Sweden coach Erik Hamren hailed his captain Zlatan Ibrahimovic for leading the fight back as their four unanswered goals sealed a dramatic 4-4 draw with Germany in Tuesday's World Cup qualifier.
Berlin: Sweden coach Erik Hamren hailed his captain Zlatan Ibrahimovic for leading the fight back as their four unanswered goals sealed a dramatic 4-4 draw with Germany in Tuesday's World Cup qualifier.
Story first published on: Wednesday, 17 October 2012 09:41
Midfielder Rasmus Elm wrote himself into Swedish football folklore with the dramatic right-footed equaliser in the 93rd minute as Sweden came back from 4-0 down with an hour gone to claim a point at Berlin's Olympic Stadium.
"(Ibrahimovic) is our captain and our best player, his goal was fantastic, but so was the pass he received," said Hamren after Paris St Germain's Ibrahimovic scored the 62nd-minute header to spark the dramatic come back.
"We needed it to get some energy and he showed the way for the rest of the team.
"When we got some momentum, the players lifted around him and gave him some more support.
"He put in a really good talk in the half-time break and he showed his class to me, he coached the other players as a good captain should do."
Hamren said he learnt a lot about his team when asked if he had wanted to leave the stadium and go home when the fourth German goal went in.
"No, at 4-0 down, I wanted to see what would happen and I am glad I didn't leave," he said.
"I wanted to see the strength and pride in the team, which we had talked about during in the break.
"I wanted to see which players would fight and which players would let their heads go down.

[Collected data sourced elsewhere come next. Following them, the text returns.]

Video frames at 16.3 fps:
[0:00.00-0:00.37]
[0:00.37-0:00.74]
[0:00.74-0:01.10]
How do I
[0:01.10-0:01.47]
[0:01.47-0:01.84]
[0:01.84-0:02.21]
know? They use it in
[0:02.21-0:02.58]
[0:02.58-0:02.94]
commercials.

"If you are a loser, you want to go home, if you are a winner, you fight even when you are a long way behind."
Joachim Loew's Germany had been cruising thanks to two early goals from Lazio's Miroslav Klose before Arsenal's Per Mertesacker, then Real Madrid's Mesut Ozil gave the hosts a comfortable lead.
But Hamren's side roared back as Ibrahimovic headed home before Celtic's Mikael Lustig, then Galatasary's Johan Elmander rattled the hosts before Elm produced the shock equaliser.

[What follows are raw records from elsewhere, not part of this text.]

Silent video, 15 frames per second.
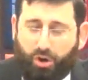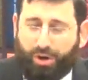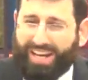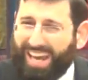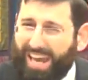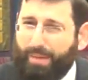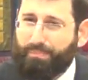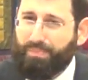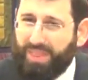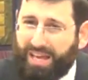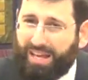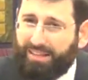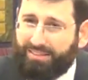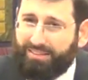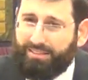you keep
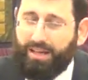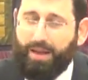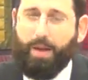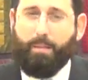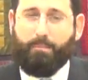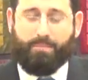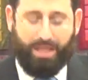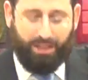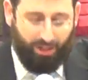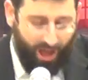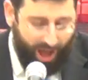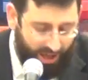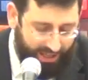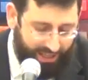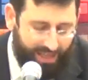this,
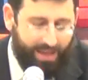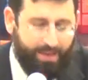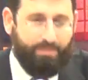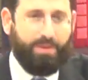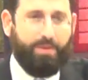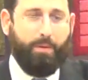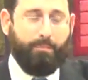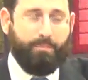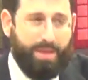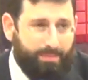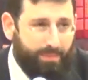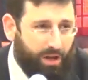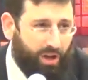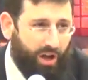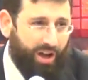Melachim,
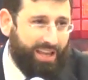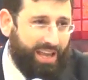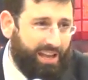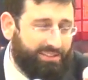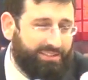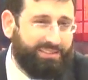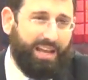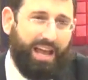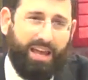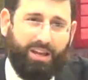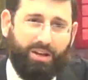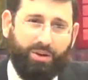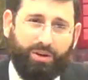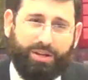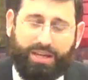Mimcha
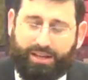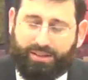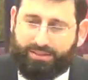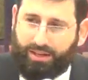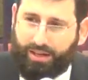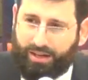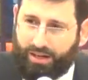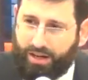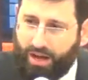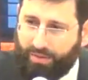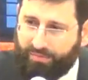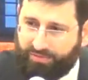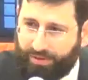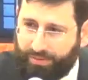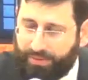Yitzeyu, kings are going to
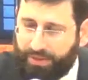come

"At first the Germans did what they want, even after we pulled it back to 4-1, I didn't think we could get something out of the game," admitted Sweden's hero Elm.

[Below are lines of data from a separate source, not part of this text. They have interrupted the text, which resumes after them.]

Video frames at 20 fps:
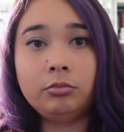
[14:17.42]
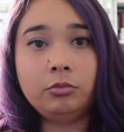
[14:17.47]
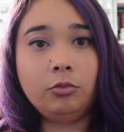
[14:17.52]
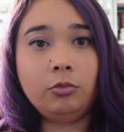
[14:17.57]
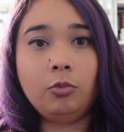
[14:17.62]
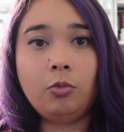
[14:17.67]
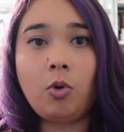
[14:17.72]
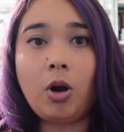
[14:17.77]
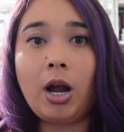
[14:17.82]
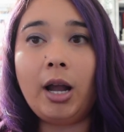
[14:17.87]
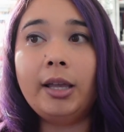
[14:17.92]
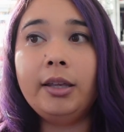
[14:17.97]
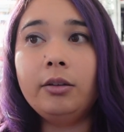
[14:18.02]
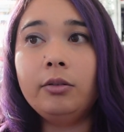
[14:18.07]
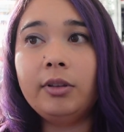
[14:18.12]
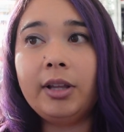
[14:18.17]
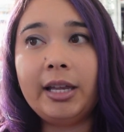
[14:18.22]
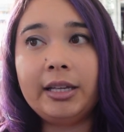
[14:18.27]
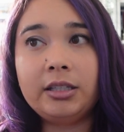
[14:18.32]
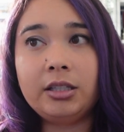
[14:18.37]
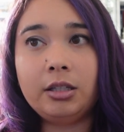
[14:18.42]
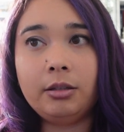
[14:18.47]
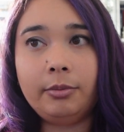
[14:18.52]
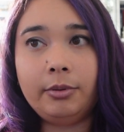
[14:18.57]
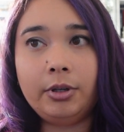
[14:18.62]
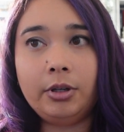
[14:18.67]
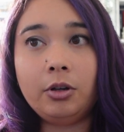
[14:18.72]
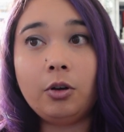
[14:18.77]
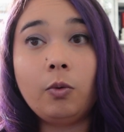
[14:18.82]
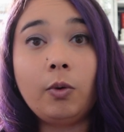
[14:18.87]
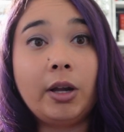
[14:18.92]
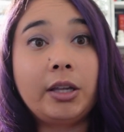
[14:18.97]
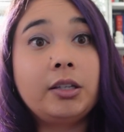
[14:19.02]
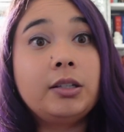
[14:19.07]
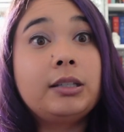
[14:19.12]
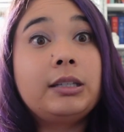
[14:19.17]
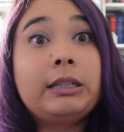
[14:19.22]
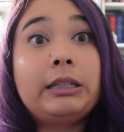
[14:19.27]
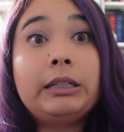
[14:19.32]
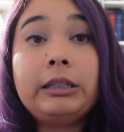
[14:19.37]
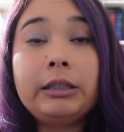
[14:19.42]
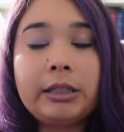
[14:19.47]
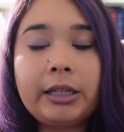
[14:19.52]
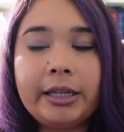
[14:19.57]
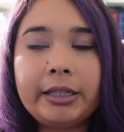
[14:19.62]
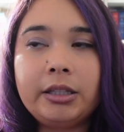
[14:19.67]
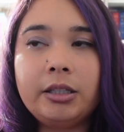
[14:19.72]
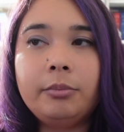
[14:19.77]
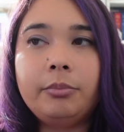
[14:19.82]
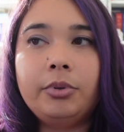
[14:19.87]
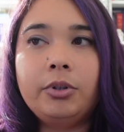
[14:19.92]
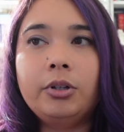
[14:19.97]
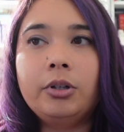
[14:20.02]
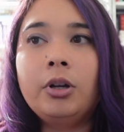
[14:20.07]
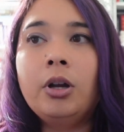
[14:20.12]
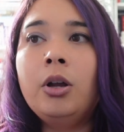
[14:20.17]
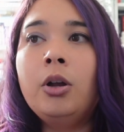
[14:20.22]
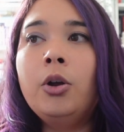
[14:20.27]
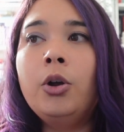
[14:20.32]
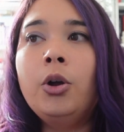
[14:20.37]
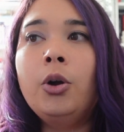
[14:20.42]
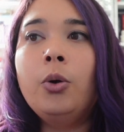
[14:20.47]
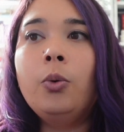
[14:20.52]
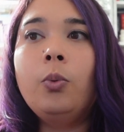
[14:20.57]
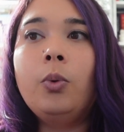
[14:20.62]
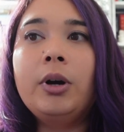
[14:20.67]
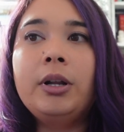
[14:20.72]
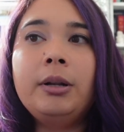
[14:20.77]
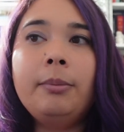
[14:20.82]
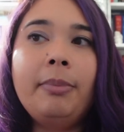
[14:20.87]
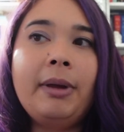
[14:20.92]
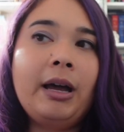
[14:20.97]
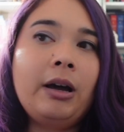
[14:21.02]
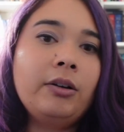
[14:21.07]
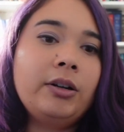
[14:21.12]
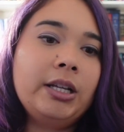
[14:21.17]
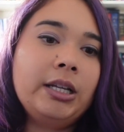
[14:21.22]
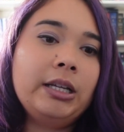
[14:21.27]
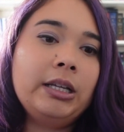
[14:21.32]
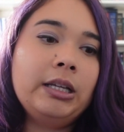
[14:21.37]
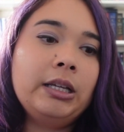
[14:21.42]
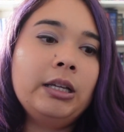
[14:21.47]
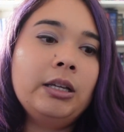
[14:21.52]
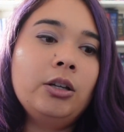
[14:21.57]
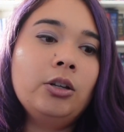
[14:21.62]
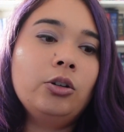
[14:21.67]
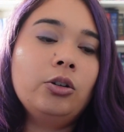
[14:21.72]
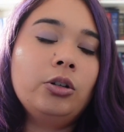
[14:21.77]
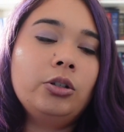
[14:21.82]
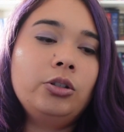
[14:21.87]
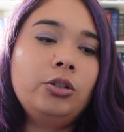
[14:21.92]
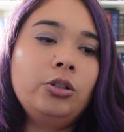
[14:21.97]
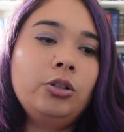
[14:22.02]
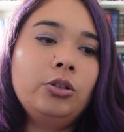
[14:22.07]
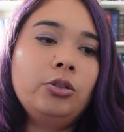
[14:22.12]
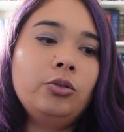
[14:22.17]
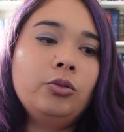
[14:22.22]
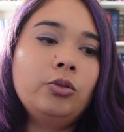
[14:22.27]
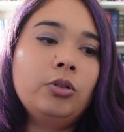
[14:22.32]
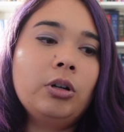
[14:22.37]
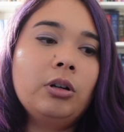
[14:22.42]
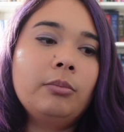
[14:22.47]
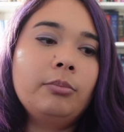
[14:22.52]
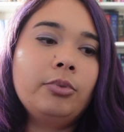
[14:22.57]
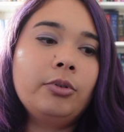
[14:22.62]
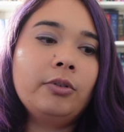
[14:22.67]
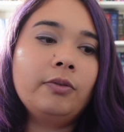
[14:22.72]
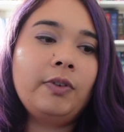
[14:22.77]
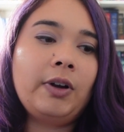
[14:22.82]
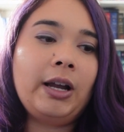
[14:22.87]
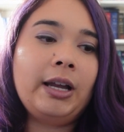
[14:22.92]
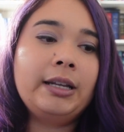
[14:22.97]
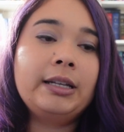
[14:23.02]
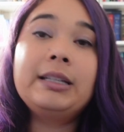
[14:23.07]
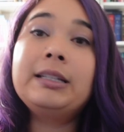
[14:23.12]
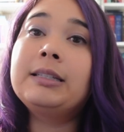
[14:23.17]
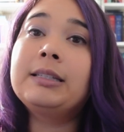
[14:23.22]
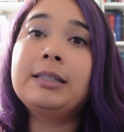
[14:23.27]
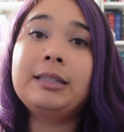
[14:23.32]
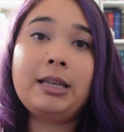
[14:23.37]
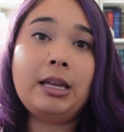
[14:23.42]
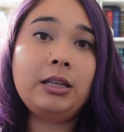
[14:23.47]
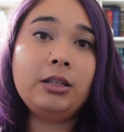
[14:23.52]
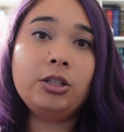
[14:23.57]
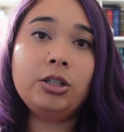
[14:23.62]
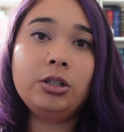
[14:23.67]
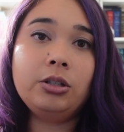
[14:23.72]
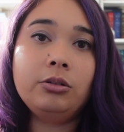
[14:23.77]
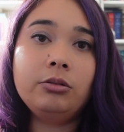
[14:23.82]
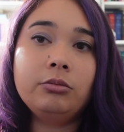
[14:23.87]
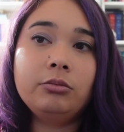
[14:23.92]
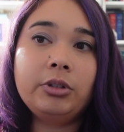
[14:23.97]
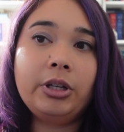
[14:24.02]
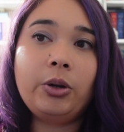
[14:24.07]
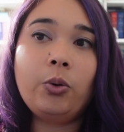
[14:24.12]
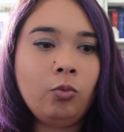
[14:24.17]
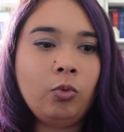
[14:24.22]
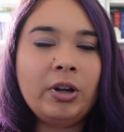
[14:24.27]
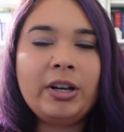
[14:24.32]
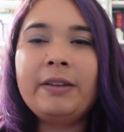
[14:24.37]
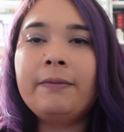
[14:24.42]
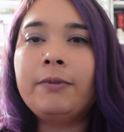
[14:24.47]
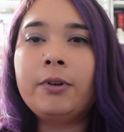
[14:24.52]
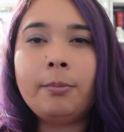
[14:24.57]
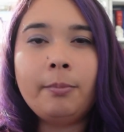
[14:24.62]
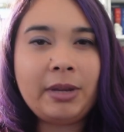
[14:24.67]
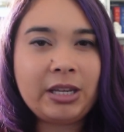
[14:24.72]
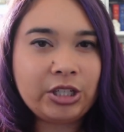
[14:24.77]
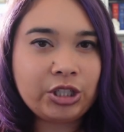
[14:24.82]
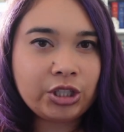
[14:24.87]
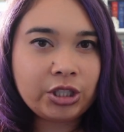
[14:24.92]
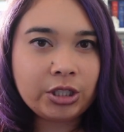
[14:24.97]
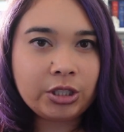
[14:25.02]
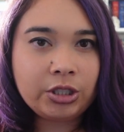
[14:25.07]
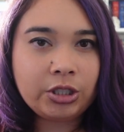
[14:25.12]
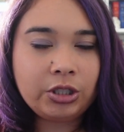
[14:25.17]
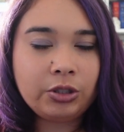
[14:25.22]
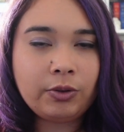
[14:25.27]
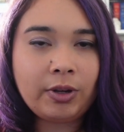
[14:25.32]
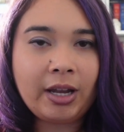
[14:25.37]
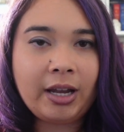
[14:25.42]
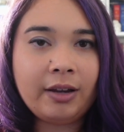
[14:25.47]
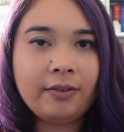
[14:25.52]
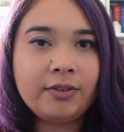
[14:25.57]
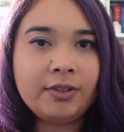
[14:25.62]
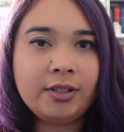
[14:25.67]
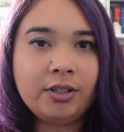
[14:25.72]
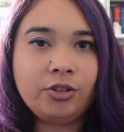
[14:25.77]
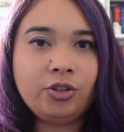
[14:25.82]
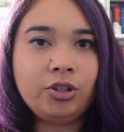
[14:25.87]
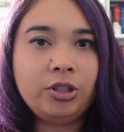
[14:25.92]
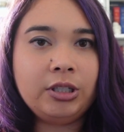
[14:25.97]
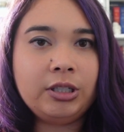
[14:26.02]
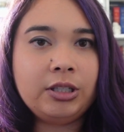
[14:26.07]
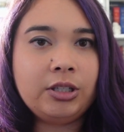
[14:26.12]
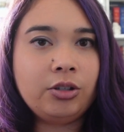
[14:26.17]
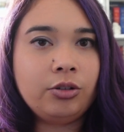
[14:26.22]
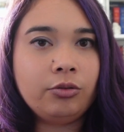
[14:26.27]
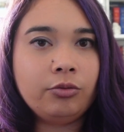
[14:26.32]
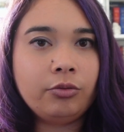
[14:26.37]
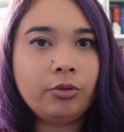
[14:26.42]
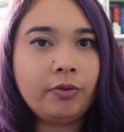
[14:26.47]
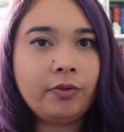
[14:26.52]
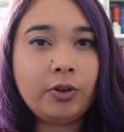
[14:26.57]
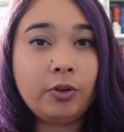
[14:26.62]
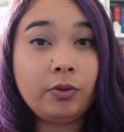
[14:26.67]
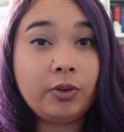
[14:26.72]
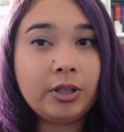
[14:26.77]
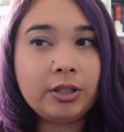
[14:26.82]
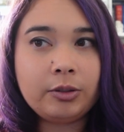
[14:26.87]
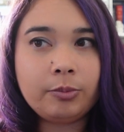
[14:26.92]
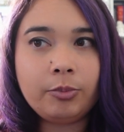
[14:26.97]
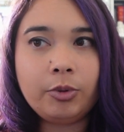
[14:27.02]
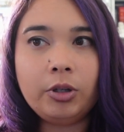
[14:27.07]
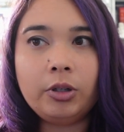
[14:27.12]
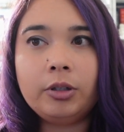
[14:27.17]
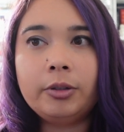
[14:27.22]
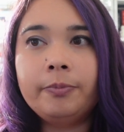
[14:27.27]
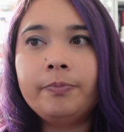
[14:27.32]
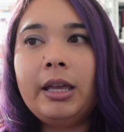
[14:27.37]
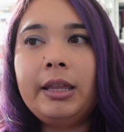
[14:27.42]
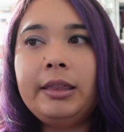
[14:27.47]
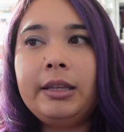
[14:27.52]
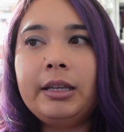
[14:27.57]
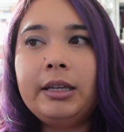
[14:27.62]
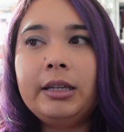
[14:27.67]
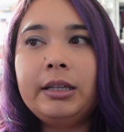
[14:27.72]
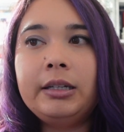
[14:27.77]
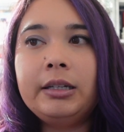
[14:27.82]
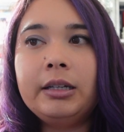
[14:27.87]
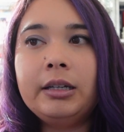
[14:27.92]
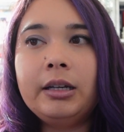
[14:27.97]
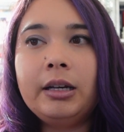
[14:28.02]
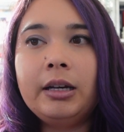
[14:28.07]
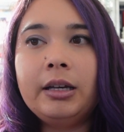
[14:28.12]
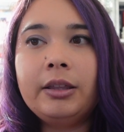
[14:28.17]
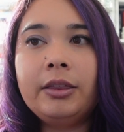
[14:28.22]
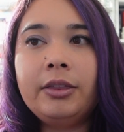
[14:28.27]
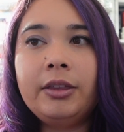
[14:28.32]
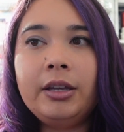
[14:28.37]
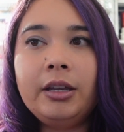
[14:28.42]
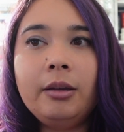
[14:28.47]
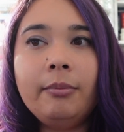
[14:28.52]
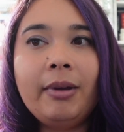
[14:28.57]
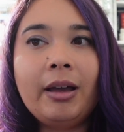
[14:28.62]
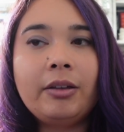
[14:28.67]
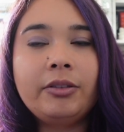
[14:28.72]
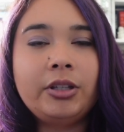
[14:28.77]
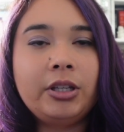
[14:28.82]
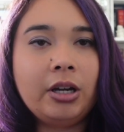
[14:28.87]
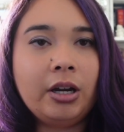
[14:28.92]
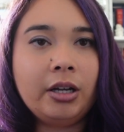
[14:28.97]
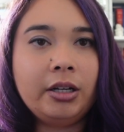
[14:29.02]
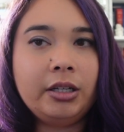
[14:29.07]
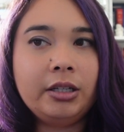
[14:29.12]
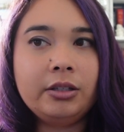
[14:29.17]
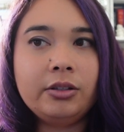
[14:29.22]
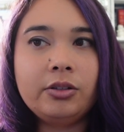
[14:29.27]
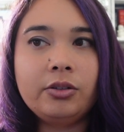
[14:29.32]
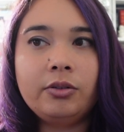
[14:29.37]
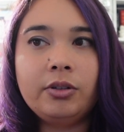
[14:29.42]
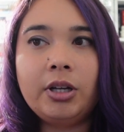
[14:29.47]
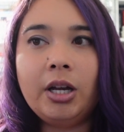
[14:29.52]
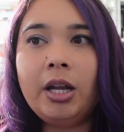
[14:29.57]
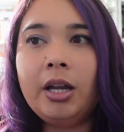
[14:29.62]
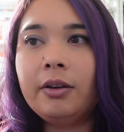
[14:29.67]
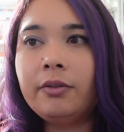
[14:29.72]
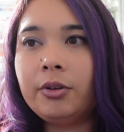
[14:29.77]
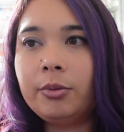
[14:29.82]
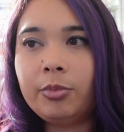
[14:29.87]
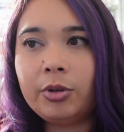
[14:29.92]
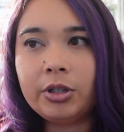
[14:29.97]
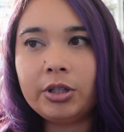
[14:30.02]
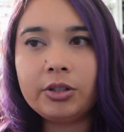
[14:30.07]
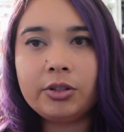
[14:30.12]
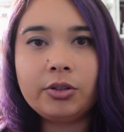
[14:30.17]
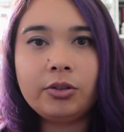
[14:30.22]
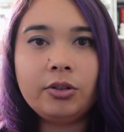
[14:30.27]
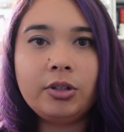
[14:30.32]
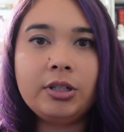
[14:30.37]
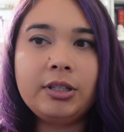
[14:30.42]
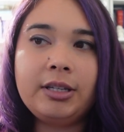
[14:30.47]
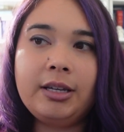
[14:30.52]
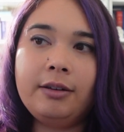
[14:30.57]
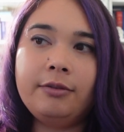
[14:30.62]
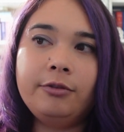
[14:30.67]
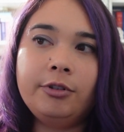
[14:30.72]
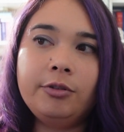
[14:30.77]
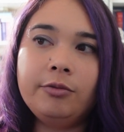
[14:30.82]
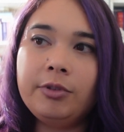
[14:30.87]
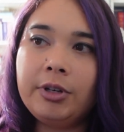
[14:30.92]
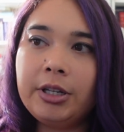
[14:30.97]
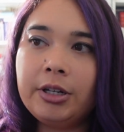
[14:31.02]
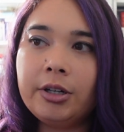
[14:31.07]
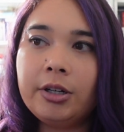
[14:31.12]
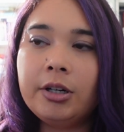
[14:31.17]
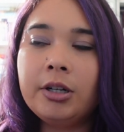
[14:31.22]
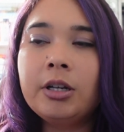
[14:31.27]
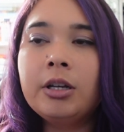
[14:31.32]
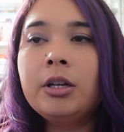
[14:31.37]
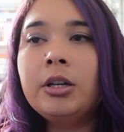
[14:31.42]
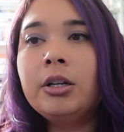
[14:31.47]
why you liked the book, why you didn't like the book, what about it could you provide insight to? Like, what information do you have essentially to review this book? And then think about the audience. So not every book is suited to every reader.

"When I got my goal, I was so tired that I just hit the ball with all I had."
Germany remain top of Group C on ten points with Sweden second in the table on seven, but with a game in hand.
This is the first time in the German Football Federation's 104-year history they have surrendered a four goal lead and this was the first time in three years Germany have dropped points in a qualification match.
"To sum things up, the first 60 minutes were brilliant from us, the last 30 were incredibly weak," said Loew.
"Honestly, shortly after the game I can find no explanation as to how we let a 4-0 lead slip out of our hands.
"It's deathly quiet in the changing room: players are laid out on the benches and are totally speechless.
"Had we won the game, we would have been in control of the group, now things are wide open.
"Having outplayed Sweden for 60 minutes, who were virtually invisible, we are very disappointed and we have to learn our lessons from this."
Germany captain Philipp Lahm admitted he was also struggling to explain what went wrong.
"It is very difficult to explain, it is hard to understand how we could be left with a 4-all draw having outplayed our opponents for the first 60 minutes," admitted Lahm.
"At 4-1, you think, well it's only a goal, at 4-2 you get a little worried, but before you know it, it's a 4-4 draw.
"It is unprecedented in international football, maybe only the 3-3 draw between Liverpool and AC Milan in the 2005 Champions League final compares.
"We ticked the game off after it was 4-0, that is normal, but we let our concentration slip, made mistakes and lost our shape."